I'll respond to this comment to provide a general response for all of the sub-comments here.
As I highlighted in my post, LLM's generally are still not in a position to replace a developer for more complex tasks and refactoring. We're in the early days of the technology, but we are seeing extremely strong improvements in it over the last year. We on the team have QA'd thousands of results for public, and private repositories. The private ones are particularly interesting because the LLM's do not have that in their corpus, and have seen very strong fix results.
Most people just assume we're wrapping around an LLM, but there's a lot that goes underneath the hood that needs to happen to ensure that fixes are going to be secure and correct. Here are the standards we're setting for fix quality:
- The fix needs to be best-practice and complete. A partial security fix isn't a security fix. This is something we're constantly working on.

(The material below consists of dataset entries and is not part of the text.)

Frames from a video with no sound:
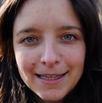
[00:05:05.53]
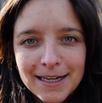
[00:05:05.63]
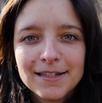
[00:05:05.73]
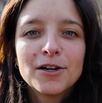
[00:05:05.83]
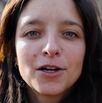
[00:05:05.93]

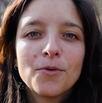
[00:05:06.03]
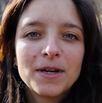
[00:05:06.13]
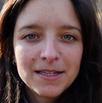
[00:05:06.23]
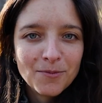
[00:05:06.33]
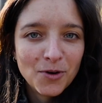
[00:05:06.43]
things are
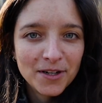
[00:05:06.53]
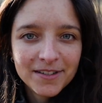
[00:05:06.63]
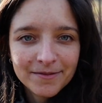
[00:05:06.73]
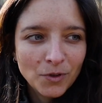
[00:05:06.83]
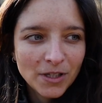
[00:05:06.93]
going somewhere.
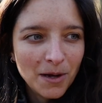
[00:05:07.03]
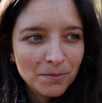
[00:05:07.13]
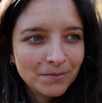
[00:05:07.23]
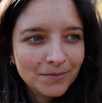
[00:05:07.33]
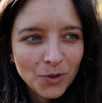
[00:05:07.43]
Will
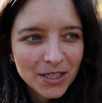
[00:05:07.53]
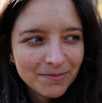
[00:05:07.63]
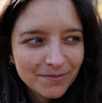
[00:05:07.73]
come. What?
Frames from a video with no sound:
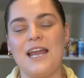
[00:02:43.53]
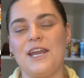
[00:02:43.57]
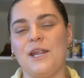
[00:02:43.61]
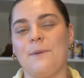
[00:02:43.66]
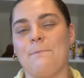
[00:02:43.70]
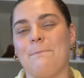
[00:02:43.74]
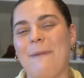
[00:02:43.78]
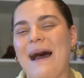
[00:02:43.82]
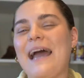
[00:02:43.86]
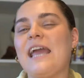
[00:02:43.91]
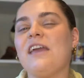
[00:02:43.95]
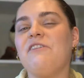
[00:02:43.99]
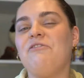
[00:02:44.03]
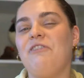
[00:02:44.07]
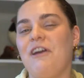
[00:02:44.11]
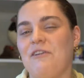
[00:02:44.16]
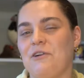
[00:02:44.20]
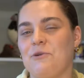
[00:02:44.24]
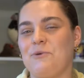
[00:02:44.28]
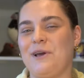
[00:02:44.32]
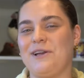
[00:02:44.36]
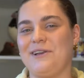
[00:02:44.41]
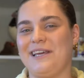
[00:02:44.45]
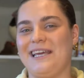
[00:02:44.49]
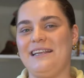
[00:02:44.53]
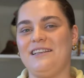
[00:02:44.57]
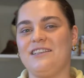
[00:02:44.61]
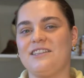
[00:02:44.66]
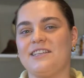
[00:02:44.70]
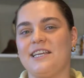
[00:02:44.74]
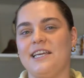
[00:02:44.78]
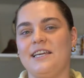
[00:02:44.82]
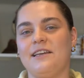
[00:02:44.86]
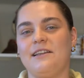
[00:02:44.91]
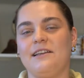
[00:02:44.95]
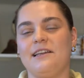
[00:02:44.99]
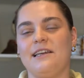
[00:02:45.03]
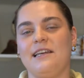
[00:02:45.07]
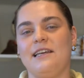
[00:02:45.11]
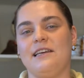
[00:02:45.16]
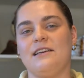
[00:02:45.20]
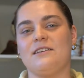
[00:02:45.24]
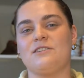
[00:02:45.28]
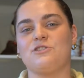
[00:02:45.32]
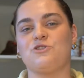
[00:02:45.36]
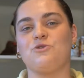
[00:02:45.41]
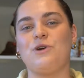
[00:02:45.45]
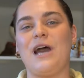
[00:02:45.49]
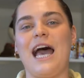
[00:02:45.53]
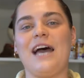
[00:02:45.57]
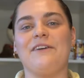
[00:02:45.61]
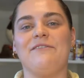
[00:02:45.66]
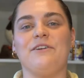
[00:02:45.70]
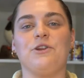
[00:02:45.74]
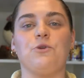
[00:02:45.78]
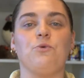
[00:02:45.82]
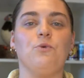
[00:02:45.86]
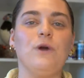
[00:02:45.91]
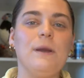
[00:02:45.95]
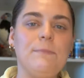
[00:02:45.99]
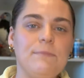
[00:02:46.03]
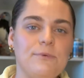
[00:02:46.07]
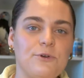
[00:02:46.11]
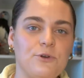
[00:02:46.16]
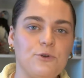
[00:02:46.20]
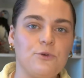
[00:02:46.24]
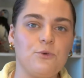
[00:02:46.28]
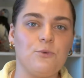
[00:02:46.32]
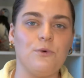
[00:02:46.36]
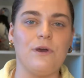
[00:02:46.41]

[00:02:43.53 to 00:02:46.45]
Now my favorite way to eat skyr is to have it whipped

- Supporting the widest coverage in CWE's.
- Not introducing any breaking changes in the rest of the code.
- Understanding the language, the framework being used, and any specific packages. For example, fixing an CSRF issue in Django is different than Flask. Both are python frameworks but approach it differently.
- Reusing existing packages correctly to improve security and if it does need to add a package does so in a standard way.
- Placing imports in the correct part of the file.
- Not using deprecated or risky packages.
- Avoiding LLM hallucinations.
- Ensuring syntax and formatting are correct.
- Follow the coding and naming convention in the file being fixed.
- Making sure fixes are consistent within the same issue type.
- Explain the fix properly and clearly so that someone can understand it.
- Avoiding assumptions that could cause problems.
- Not removing any code that is not part of the issue.
Our goal is to get to 90% - 95% accuracy in fixes this year, and we're on a trajectory to do that. I will be the first to say 100% accuracy is impossible, and our goal is to get it right more times than engineers would.
We take fix quality and transparency extremely seriously. We'll be publishing a whitepaper showing the accuracy in results because it's the right thing to do. I hope this helps.
If you don't know that - or rather, if nobody on your team recognized this issue and brought it up - you should not be selling and shipping this product.